Received 27 April 2011; Accepted 7 July 2011

Academic Editor: Simon Hiscock

Copyright © 2011 Victor Llaca et al. This is an open access article distributed under the Creative Commons Attribution License, which permits unrestricted use, distribution, and reproduction in any medium, provided the original work is properly cited.

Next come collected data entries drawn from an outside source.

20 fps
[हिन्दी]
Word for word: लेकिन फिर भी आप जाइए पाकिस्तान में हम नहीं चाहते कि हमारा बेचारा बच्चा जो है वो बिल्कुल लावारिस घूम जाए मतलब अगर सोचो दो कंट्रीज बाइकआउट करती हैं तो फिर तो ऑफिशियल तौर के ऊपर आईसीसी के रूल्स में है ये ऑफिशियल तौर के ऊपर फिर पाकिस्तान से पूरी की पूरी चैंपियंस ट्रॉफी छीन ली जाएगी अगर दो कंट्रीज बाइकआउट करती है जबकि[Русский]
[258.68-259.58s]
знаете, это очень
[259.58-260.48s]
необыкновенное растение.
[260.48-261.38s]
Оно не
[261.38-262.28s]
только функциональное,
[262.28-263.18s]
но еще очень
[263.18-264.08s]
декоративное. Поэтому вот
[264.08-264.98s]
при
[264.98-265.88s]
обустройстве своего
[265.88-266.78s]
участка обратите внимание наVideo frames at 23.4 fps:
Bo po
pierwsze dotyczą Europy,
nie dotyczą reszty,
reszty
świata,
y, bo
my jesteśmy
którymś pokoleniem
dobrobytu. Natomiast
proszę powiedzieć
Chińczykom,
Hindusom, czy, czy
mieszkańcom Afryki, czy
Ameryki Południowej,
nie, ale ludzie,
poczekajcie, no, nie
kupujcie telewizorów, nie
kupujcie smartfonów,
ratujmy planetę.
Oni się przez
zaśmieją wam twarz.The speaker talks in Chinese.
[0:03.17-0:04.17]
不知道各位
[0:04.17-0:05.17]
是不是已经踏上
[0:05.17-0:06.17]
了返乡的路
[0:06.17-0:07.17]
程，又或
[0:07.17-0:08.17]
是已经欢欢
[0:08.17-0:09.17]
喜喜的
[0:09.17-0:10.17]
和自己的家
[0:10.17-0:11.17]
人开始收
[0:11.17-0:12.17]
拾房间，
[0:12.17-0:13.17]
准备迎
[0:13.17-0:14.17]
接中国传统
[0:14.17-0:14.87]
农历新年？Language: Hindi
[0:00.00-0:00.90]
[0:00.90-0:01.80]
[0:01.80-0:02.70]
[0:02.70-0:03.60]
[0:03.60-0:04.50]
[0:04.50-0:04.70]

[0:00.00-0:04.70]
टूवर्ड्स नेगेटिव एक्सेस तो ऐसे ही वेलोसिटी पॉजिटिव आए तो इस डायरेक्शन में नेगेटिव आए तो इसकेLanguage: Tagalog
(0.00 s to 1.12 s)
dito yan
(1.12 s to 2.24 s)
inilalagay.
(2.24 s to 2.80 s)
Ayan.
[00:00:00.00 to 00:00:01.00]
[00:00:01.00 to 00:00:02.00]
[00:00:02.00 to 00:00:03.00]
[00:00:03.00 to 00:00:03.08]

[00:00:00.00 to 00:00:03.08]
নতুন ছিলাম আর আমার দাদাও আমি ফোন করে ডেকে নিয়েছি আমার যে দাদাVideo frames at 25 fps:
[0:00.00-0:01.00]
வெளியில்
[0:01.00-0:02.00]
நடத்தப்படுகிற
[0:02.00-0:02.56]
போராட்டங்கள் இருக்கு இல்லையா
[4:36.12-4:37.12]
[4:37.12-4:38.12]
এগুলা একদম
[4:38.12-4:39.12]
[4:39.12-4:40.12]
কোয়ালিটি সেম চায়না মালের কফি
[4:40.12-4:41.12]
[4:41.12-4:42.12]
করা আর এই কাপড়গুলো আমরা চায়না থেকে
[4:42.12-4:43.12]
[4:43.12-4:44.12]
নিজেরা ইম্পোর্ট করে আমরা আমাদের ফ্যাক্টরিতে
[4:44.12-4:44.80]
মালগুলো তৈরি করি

Zea mays (maize) has historically been used as a model species for genetics, development, physiology and more recently, genome structure. The maize genome is complex with striking intraspecific variation in gene order, repetitive DNA content, and allelic content exceeding the levels observed between primate species. Maize genome complexity is primarily driven by polyploidization and explosive amplification of LTR retrotransposons, with the counteracting effect of unequal and illegitimate crossover. Transposable elements have been shown to capture genic content, create chimeras, and amplify those sequences via transposition. New sequencing platforms and hybridization-based strategies have appeared over the past decade which are being applied to maize and providing the first genome-wide comprehensive view of structural variation and will provide the basis for investigating the interplay between repeats and genes as well as the amount of species level diversity within maize.